### Problem to work on:
The whole listing should be retyped word for word, apart from the pictures it holds.

### Available records:
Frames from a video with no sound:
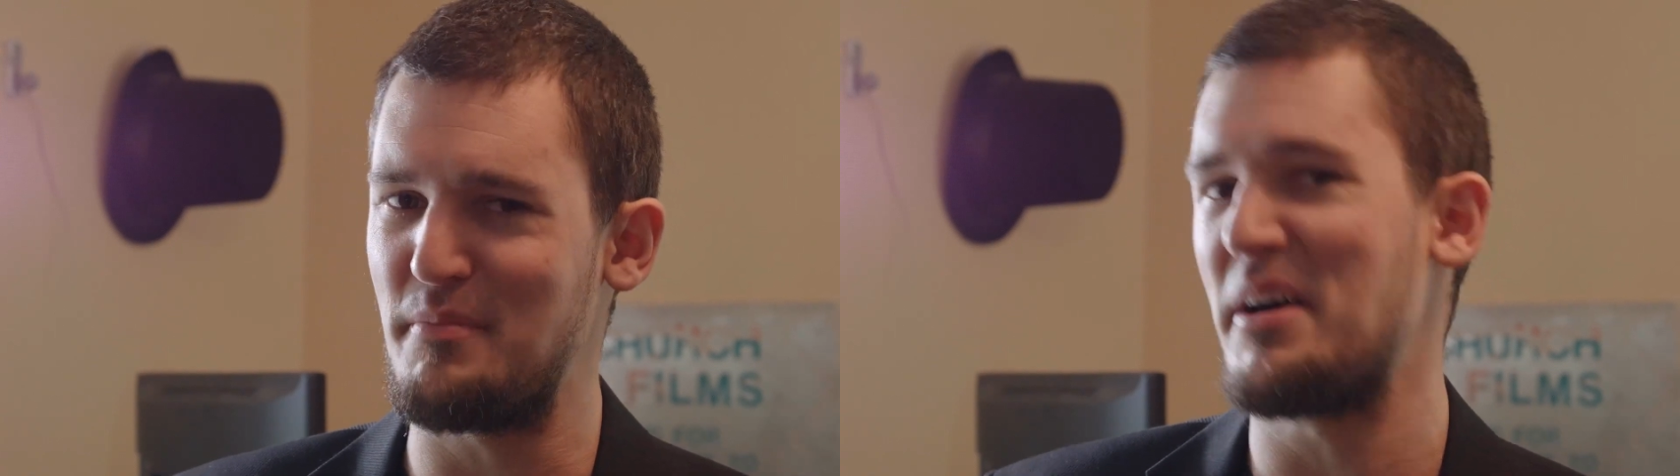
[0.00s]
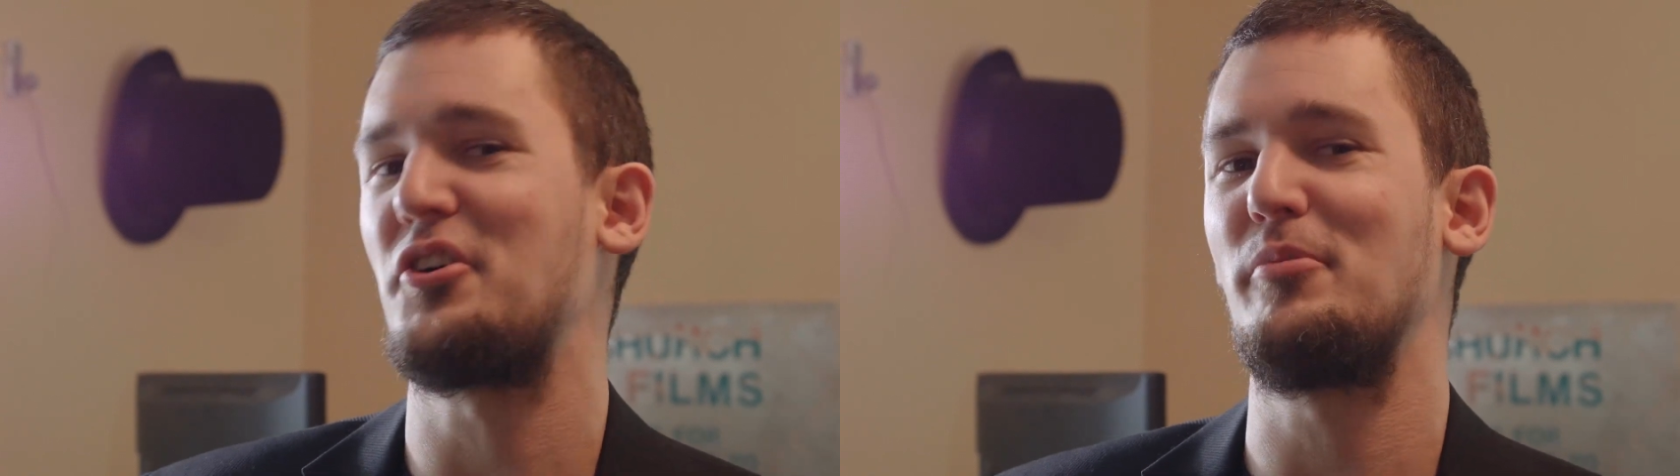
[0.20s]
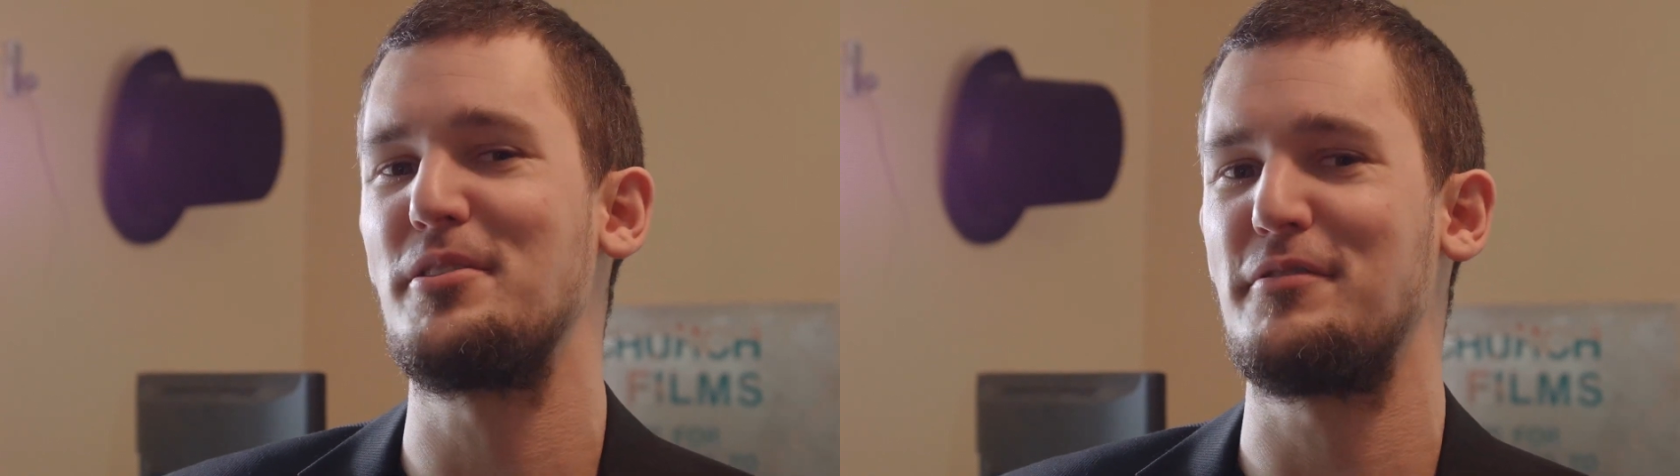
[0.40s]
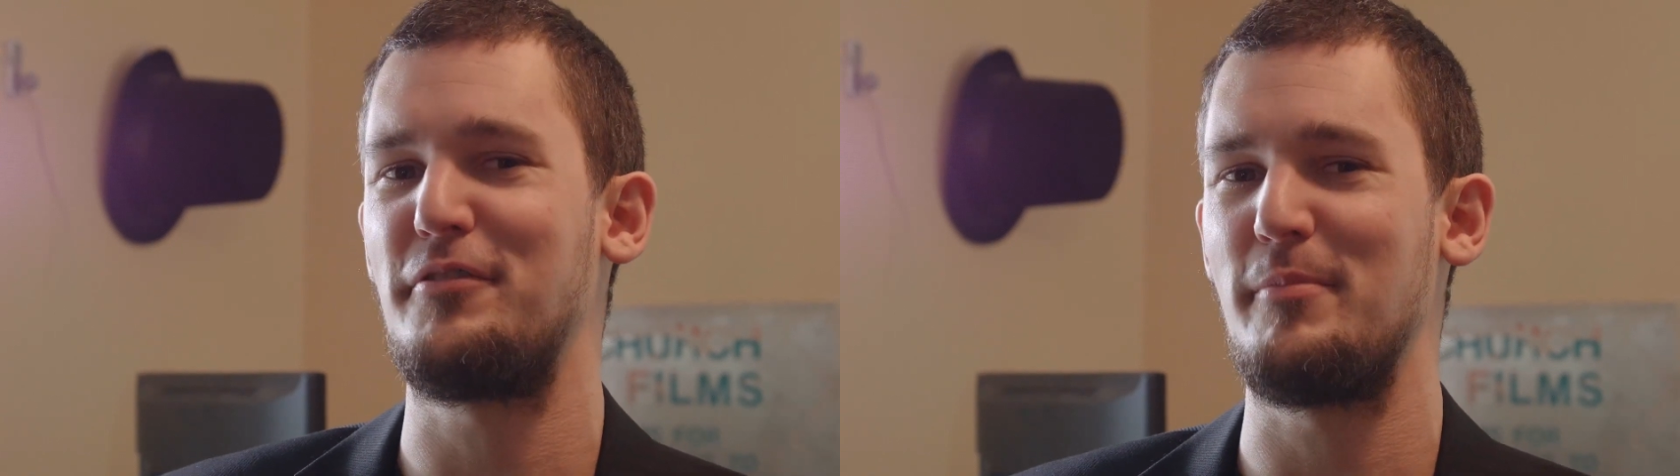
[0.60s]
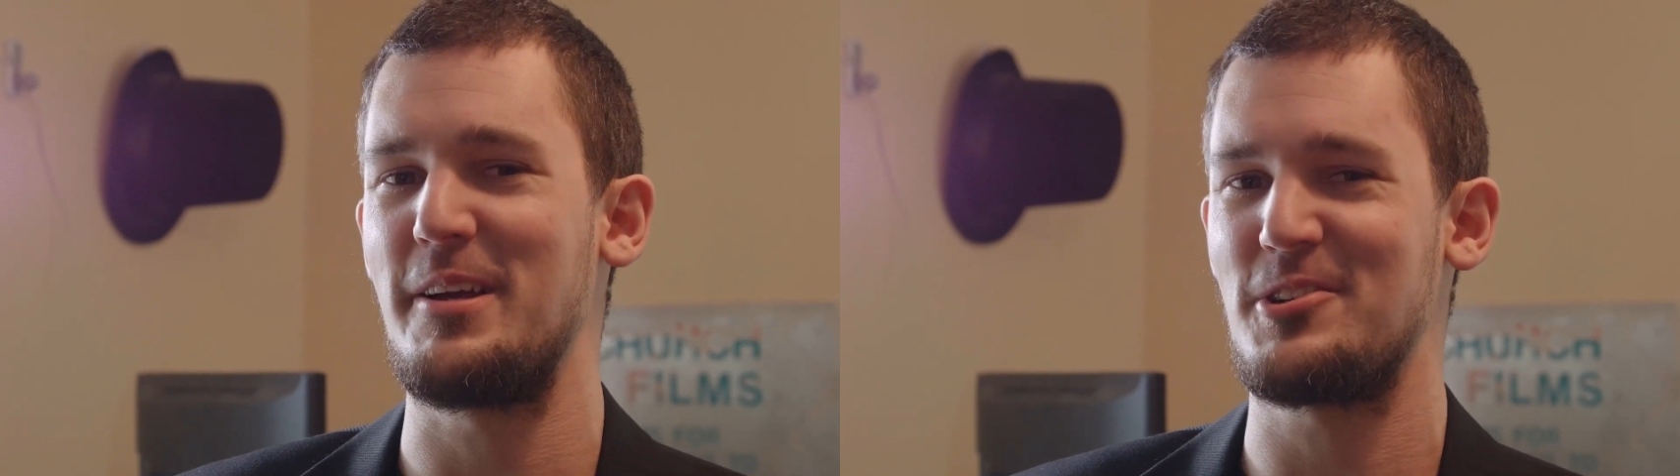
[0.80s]
micro-budget
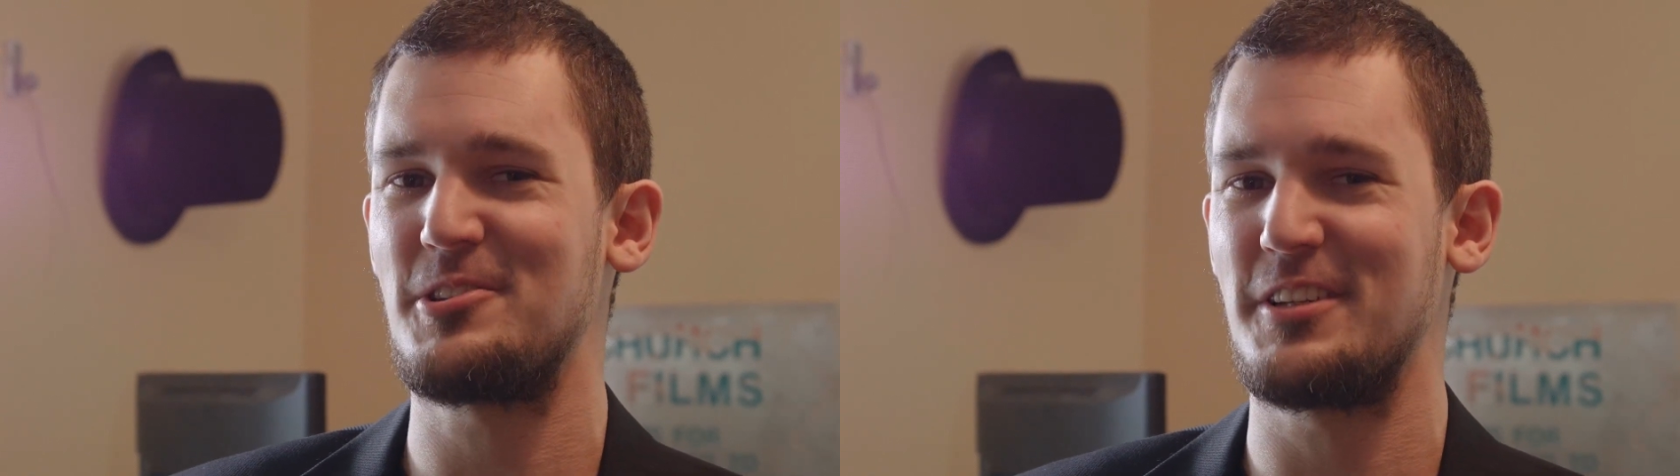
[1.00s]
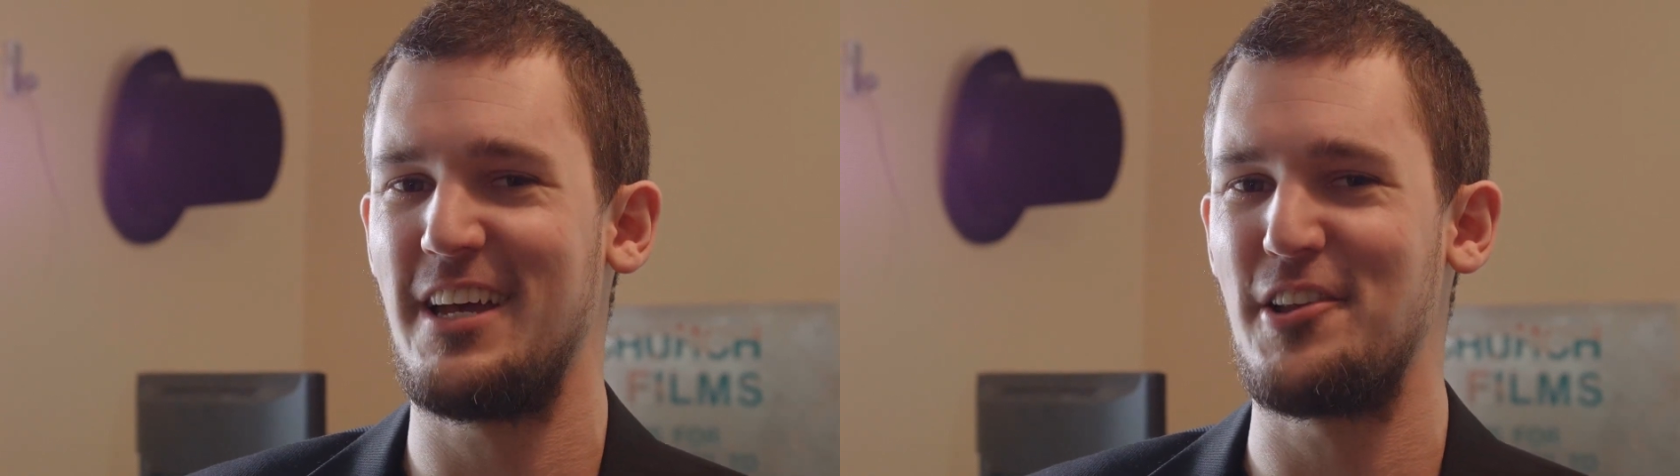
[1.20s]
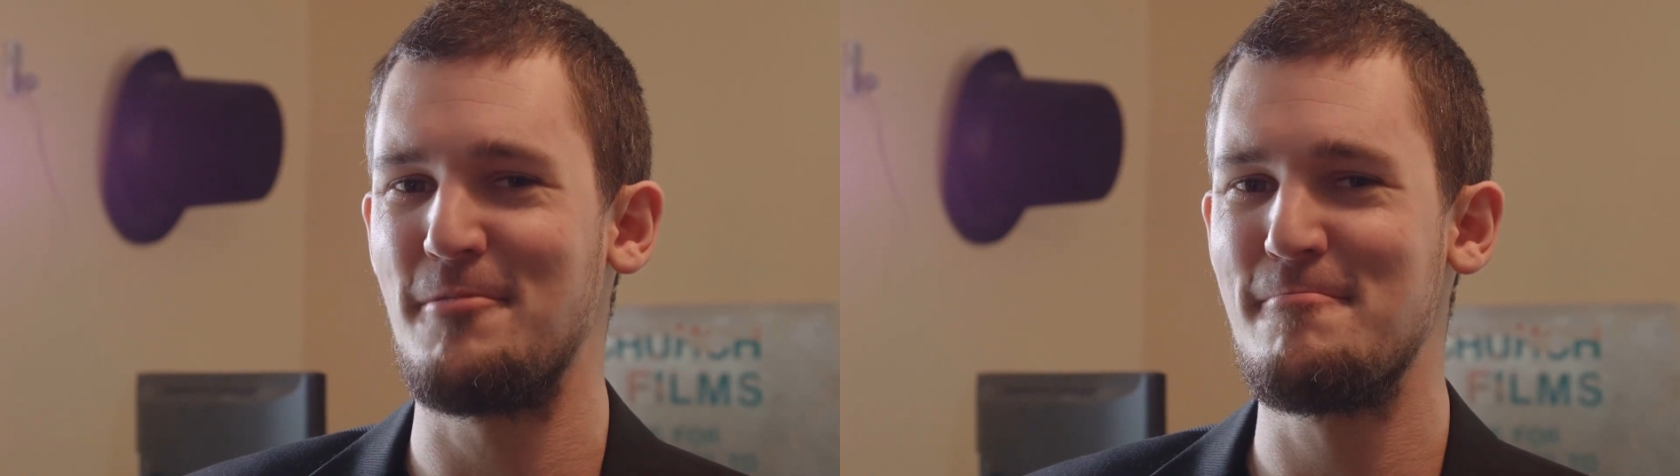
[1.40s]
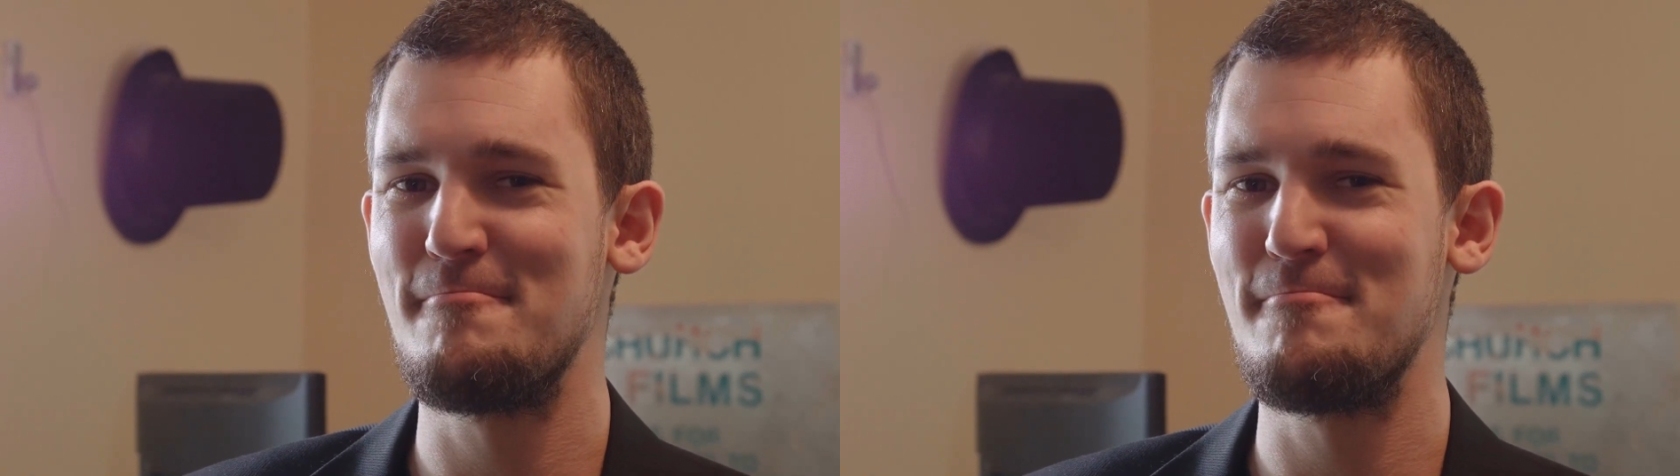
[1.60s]
filmmakers together.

### Your solution:
Frames from a video with no sound:
[0.00s]
[0.20s]
[0.40s]
[0.60s]
[0.80s]
micro-budget
[1.00s]
[1.20s]
[1.40s]
[1.60s]
filmmakers together.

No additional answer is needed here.